Если вернуться к теме, то сегодня, как и всегда, большая часть пишущих — идолопоклонники, свято верящие в силу приема, в нашем случае, обобщенно говоря, авангардистского или постмодернистского. Перебирают звякающие детальки — для дилетантов сходит за музыку...
А. А. Раз уж слово произнесено, то как вы охарактеризуете само явление постмодернизма?
С. Г. Я понимаю его как своего рода эстетическую усталость и отсутствие веры в некий единственно правильный и прогрессивный метод.
Бывают времена эстетической бодрости. Футуристам, к примеру, казалось, что ими найден волшебный ключик, открывающий необозримые пространства, что отмычка от искусства будущего у них в руках.
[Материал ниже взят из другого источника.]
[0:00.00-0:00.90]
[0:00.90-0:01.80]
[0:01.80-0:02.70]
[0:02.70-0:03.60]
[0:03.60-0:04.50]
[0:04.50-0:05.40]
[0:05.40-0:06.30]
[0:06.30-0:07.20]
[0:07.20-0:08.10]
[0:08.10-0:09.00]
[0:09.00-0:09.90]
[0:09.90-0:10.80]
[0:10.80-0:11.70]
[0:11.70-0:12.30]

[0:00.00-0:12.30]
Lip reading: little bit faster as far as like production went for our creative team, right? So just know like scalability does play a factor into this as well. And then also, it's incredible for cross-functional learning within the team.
Сейчас, похоже, после бесконечных опытов и споров, многие испытывают нечто вроде эстетической оторопи. Разные этапы и направления искусства просто принимаются к сведению. Их можно сопрягать, смешивать. Я не думаю, что это последнее слово в истории эстетики. Вероятно, придет новая одержимость, и не исключены новые открытия.
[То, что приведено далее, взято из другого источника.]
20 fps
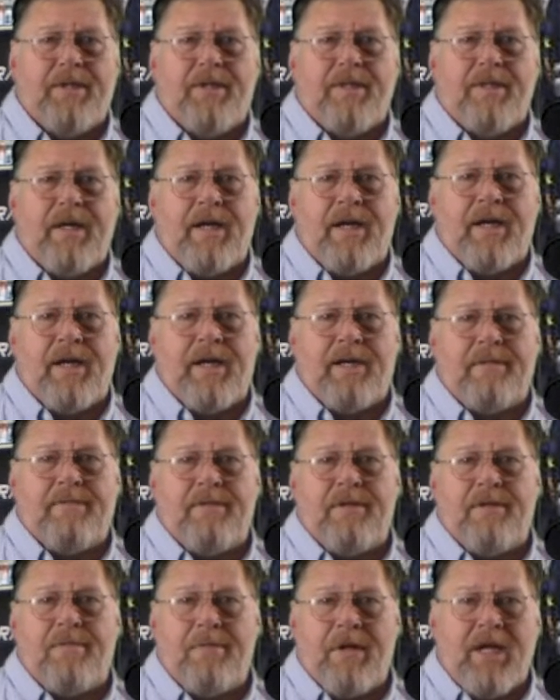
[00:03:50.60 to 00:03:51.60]

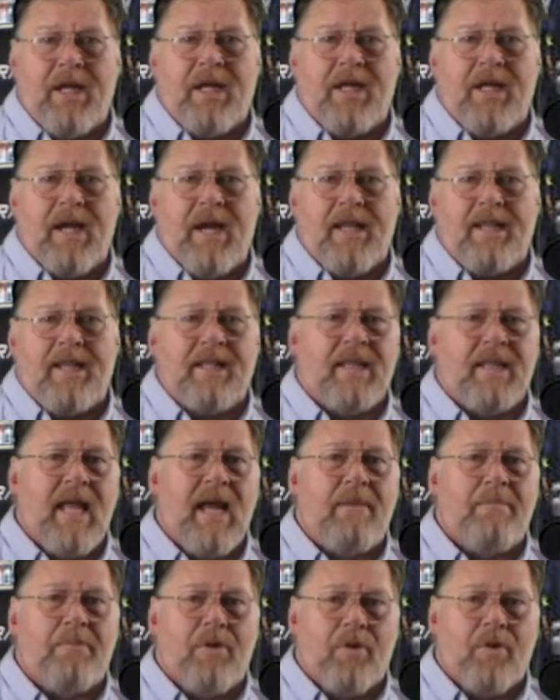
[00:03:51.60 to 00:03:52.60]
To me, I think
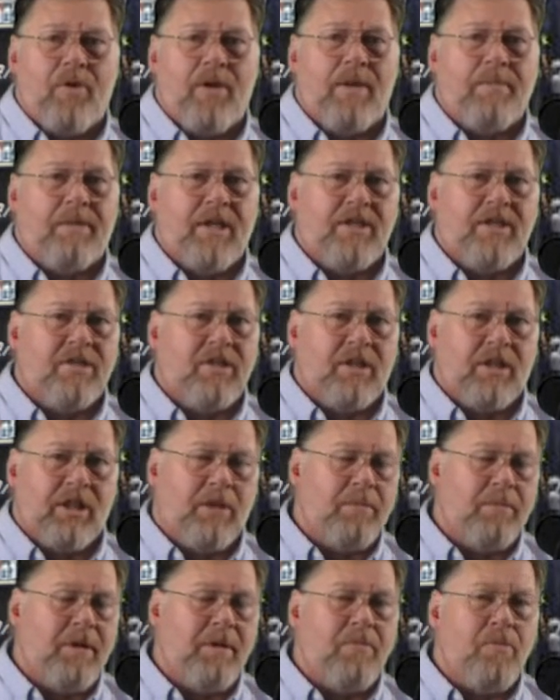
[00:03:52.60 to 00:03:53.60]
that program gets a little
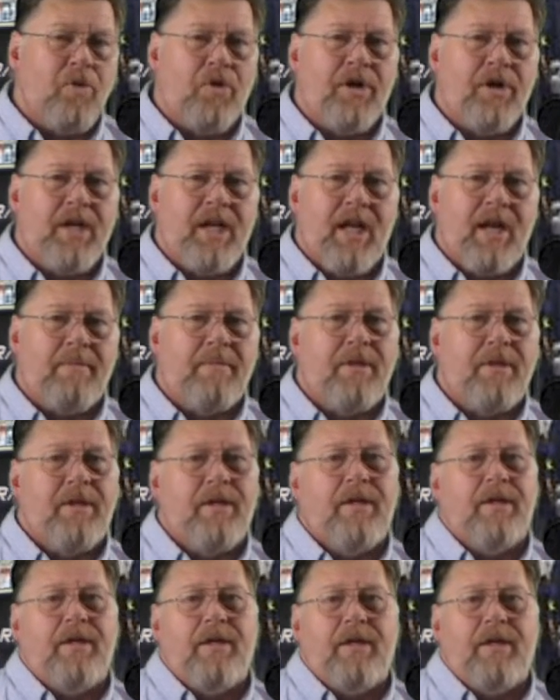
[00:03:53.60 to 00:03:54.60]
bit more in depth.
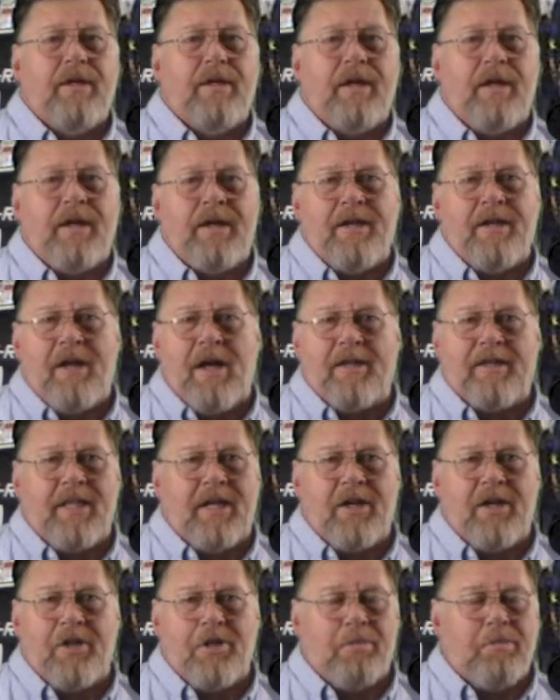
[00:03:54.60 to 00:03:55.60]
Not
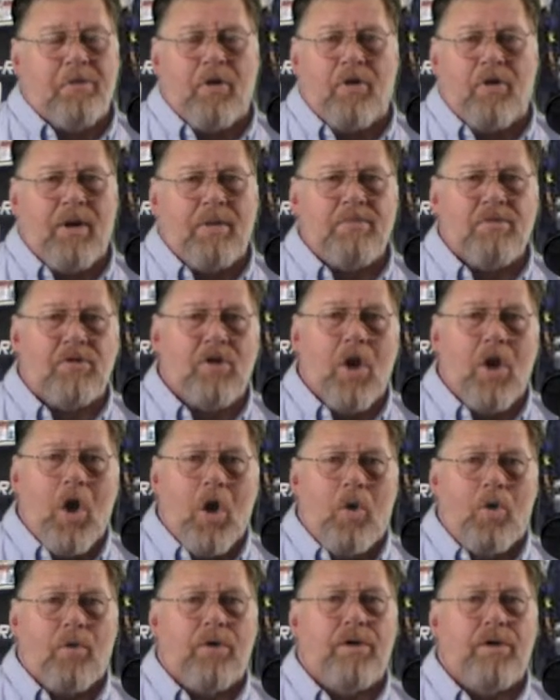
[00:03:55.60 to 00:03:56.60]
that other programs
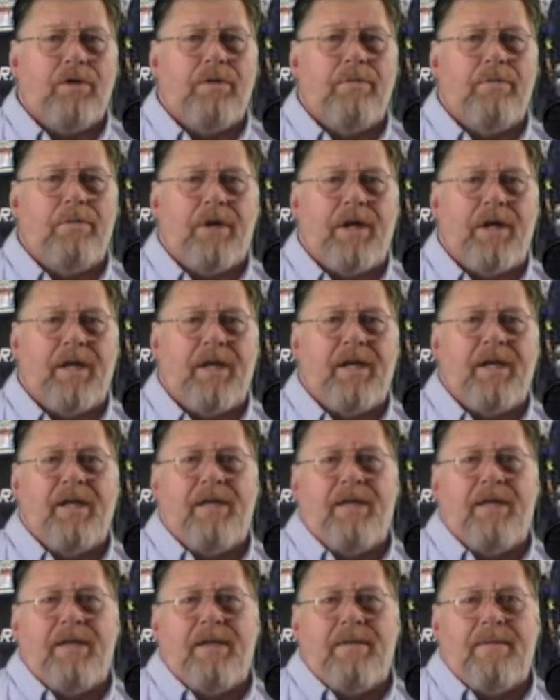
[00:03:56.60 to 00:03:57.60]
don't, but
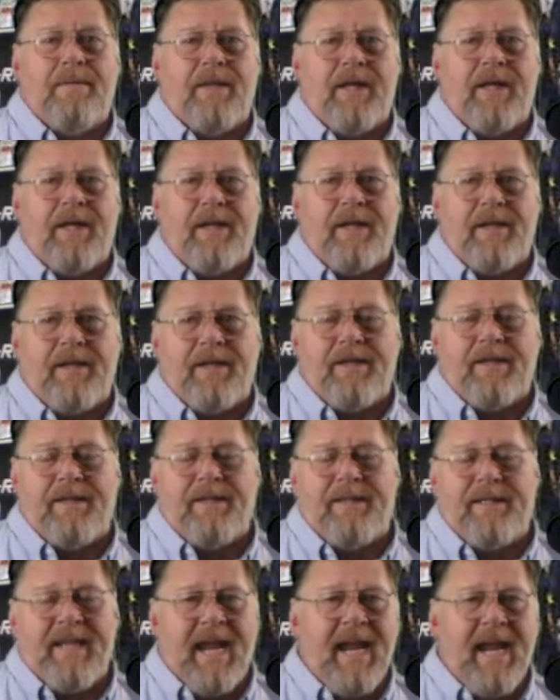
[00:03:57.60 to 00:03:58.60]
the
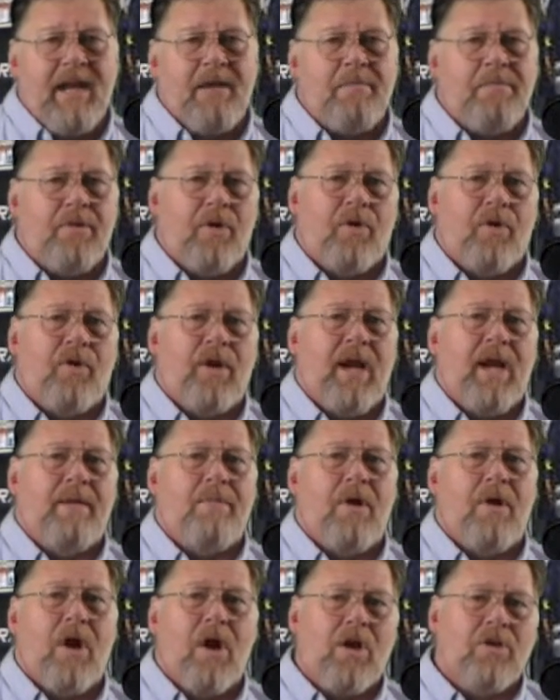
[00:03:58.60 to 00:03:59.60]
DAN program
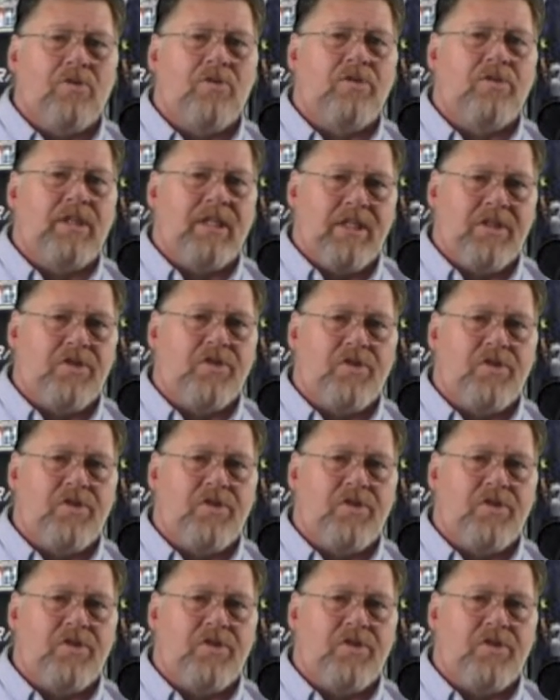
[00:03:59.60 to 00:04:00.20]
also teaches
А. А. Но я бы не сказал, что постмодернистский авангард так уж спокойно «принимает к сведению» чужую, предшествующую или соседствующую, эстетику. Скорее, он агрессивен.
Тут принципиален вопрос, как рассматривать авангард в искусстве. Как поисковую партию, которая способна открыть новые месторождения, но может их и не найти, — либо как единственную «точку роста», так что все остальное можно смело списывать в «арьергард», в пыльные запасники.
Кстати, неэкспериментального искусства, по большому счету, и не бывает, тогда это просто подражательство. Но вот что настораживает в характере экспериментов, какие у многих нынче в моде, это их не эстетическая, а чисто языковая природа.
Поэзия, конечно, и явление языка, но не может быть сведена к нему, как живопись несводима к оптике. Слово — активный, но все же материал, а поэзия — что в нем воплощается. Поэтому, сталкиваясь со словесными экспериментами, всякий раз уместно спросить, ради чего данный опыт предпринят. Одно дело — с целью полней воплотить поэтическую идею. Или в качестве творческого стимулятора — игра со словом и правда раскрепощает. И совсем иное — в надежде таким вот механическим способом обнаружить в развалинах словесной ткани замысел, изначально у автора отсутствовавший.
Между прочим, единственное ведомство, по которому слово проходит не материалом творения, но составляет суть, суверенный и самодостаточный предмет, отнюдь не поэзия, а лингвистика. И весьма показательно, что посвященные таким стихотворным экспериментам теоретические изыскания обычно изобилуют лингвистическими терминами, но практически не содержат категорий эстетики, таких как «образ», «метафора», «красота»...
С. Г. Я думаю, это сводимо к тому, что я уже сказал. Непродуктивный авангард, фетишизируя прием, сродни дикарскому идолопоклонству. Но есть и другой авангард, который можно уподобить религиозной ереси — а ведь с ересей начинались многие великие религии. Как появляется ересь? Некто открывает Писание и говорит: вот что тут написано, а вы что творите? Только в искусстве роль Писания играет жизнь. Еретик-новатор вопит: разве в жизни люди так говорят, так чувствуют? Все, что вы пишите — бутафорская рухлядь, условность! Он берется за перо по-своему... и создает новую условность.
А вообще-то, чтобы закончить, хочу привести поразившую меня в свое время мысль Ренуара, что спор о «что» и «как» в искусстве бессмыслен. Не «что» и не «как», а кто. Вот почему одному все сходит с рук, и он попадает в хрестоматию, а другой так и остается чудаком со своим набором гаек, гаечных ключей и разобранной пишущей машинкой.